Research into the molecular mechanisms of alcohol-related pancreatitis has largely focused on the pancreatic acinar cell, the component of the pancreas devoted to synthesis, storage, and secretion of digestive enzymes. These studies suggest that alcohol does not directly damage acinar cells but may make cells susceptible to other factors that trigger cell damage. For example, in vitro and in vivo studies that focus on the effects of CCK on the transcription factor NF-κB, an intracellular signaling pathway involved in the inflammatory response of pancreatitis, show that alcohol treatments augment CCK-induced NF-κB activation (Pandol et al. 1999). Another study suggested that alcohol activates a specific isoform of the signaling molecule known as protein kinase C (i.e., protein kinase C epsilon, PKCɛ), which, in turn, is involved in NF-κB activation and the initiation of pancreatitis (Satoh et al. 2006).

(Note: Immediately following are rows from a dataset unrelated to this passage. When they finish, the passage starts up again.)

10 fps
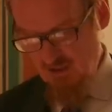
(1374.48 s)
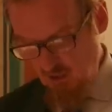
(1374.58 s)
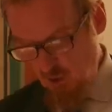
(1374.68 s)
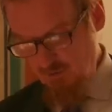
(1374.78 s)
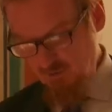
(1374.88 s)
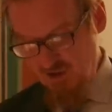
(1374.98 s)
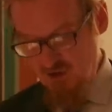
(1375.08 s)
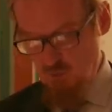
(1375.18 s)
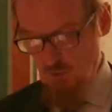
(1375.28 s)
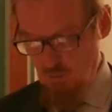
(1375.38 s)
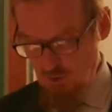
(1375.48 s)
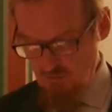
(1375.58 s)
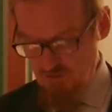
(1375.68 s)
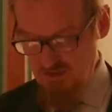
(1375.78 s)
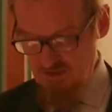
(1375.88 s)
agglomeration were
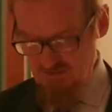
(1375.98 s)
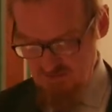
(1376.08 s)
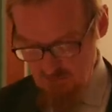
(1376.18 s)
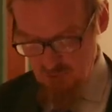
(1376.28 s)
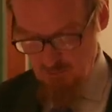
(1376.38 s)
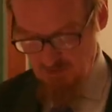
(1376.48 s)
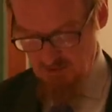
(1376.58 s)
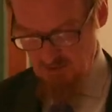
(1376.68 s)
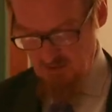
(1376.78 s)
woven inseparably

Further research using experimental models of acute pancreatitis examined the mechanisms through which PKCɛ regulates cell death. The researchers found that PKCɛ knockout mice (in which PKCɛ is genetically deleted) had decreased inflammation and necrosis and less severe acute pancreatitis in response to high doses of CCK analogues (Liu et al. 2014). In addition, alcohol has been found to promote secretion of digestive enzymes from the basolateral aspect of the acinar cell via mechanisms involving protein kinase C (Cosen-Binker 2007). Basolateral enzyme secretion would inject the digestive enzymes into the tissue of the pancreas where they can cause injury to the pancreas and pancreatitis.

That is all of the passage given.